Nunca he comprendido por qué mi padre pega a mi madre. Nunca hay una verdadera razón. No interviene nadie de la casa. Todas las mujeres oyen las palizas. Todos mis hermanastros son testigos. Sin embargo nadie dice ni pío. Si mi padre no está contento con mi madre, va a su habitación, se quita el zapato y empieza a pegarla. Las concubinas son esclavas que se compran y sirven para calentar la cama, pero me pregunto si la verdadera cólera de mi padre se debe a que mi madre no le ha dado un hijo.
Es así como su padre siembra en ella la sensación de no valer para nada. Es algo con lo que ella convive. En cuanto empieza a recordar el ambiente en que creció, experimenta una cólera que estalla a su tiempo y ritmo. Como una crecida del río Amarillo, llega en grandes olas. Su violencia cambia el paisaje interior de mi madre. La cólera empeora con los años. Se convierte en una bestia cautiva.

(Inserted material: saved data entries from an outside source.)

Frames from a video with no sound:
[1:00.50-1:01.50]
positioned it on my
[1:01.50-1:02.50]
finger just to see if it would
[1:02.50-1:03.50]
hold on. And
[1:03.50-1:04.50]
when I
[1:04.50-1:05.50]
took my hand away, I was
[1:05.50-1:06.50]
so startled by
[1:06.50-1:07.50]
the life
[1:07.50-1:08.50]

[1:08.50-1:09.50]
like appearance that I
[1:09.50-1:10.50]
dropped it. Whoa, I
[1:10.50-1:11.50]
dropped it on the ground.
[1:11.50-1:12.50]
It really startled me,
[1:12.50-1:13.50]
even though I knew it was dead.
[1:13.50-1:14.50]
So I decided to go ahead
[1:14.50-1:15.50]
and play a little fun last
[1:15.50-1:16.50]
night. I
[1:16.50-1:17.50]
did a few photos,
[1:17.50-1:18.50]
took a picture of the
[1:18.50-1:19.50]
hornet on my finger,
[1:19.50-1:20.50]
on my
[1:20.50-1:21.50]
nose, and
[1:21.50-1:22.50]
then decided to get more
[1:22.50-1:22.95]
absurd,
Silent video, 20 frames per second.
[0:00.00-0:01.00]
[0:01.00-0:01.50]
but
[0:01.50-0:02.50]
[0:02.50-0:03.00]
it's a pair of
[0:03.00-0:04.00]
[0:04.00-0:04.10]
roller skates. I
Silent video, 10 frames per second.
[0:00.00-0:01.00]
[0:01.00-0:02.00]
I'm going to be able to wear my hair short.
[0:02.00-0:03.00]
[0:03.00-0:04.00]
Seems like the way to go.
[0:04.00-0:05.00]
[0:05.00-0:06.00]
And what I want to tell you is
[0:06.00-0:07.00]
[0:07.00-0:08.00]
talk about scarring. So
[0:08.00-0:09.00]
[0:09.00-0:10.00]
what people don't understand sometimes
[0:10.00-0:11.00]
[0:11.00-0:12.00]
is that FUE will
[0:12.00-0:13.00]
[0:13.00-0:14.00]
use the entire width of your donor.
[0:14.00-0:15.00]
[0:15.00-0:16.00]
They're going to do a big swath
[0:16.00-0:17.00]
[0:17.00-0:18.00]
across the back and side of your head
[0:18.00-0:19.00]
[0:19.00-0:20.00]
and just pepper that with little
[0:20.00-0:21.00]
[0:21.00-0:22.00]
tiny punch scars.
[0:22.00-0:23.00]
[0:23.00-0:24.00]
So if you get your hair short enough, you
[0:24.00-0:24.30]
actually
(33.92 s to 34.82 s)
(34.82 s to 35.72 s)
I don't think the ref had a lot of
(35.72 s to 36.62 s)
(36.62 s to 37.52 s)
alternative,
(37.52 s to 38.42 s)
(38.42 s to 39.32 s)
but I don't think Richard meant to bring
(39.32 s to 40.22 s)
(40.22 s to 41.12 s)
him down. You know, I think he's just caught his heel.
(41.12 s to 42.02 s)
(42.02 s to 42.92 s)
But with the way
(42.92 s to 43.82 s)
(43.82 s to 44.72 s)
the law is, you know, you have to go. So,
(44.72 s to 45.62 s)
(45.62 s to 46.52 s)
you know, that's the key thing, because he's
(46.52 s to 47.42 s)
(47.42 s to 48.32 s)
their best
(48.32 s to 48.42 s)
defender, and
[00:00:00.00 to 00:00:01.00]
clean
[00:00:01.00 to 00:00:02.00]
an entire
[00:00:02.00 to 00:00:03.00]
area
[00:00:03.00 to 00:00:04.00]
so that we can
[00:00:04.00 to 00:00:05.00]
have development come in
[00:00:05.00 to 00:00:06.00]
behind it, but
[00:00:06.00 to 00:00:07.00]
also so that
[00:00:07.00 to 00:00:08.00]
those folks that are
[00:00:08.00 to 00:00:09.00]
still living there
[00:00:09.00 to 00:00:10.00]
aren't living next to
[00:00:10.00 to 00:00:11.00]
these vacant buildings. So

Respira y crece en la clandestinidad. Y la consume. Su presencia constante le hace sentir inútil. Detrás de cada uno de sus actos está el deseo de combatir a la bestia, de demostrar que no existe.
Soy por naturaleza rebelde contra los opresores. Cuando mi madre me dice que aprenda a «comer una albóndiga hecha de tu lengua» y «a esconder tu brazo roto dentro de la manga», me rebelo sin pensar en las consecuencias.
Frustrada, mi madre me pega. Me pega con una escoba. Le asusta mi forma de ser. Cree que me matarán como a los jóvenes revolucionarios cuyas cabezas cuelgan de astas de bandera en la puerta de la ciudad. Asesinados por las autoridades.
Mi madre me regaña, me llama «Mu-yu», el instrumento que utiliza el monje para salmodiar, hecho para ser golpeado todo el tiempo. Pero yo no tengo remedio. Siempre es después, después de que se ha cansado de pegarme, cuando se derrumba y rompe a llorar. Se llama a sí misma madre inepta, y está segura de que acabará recibiendo un castigo en la próxima vida. Acabará convertida en un animal de lo más desafortunado, una vaca que en vida soporta grandes cargas y cuando muere se la comen, y convierten su piel en chaquetas y sus cuernos en medicinas.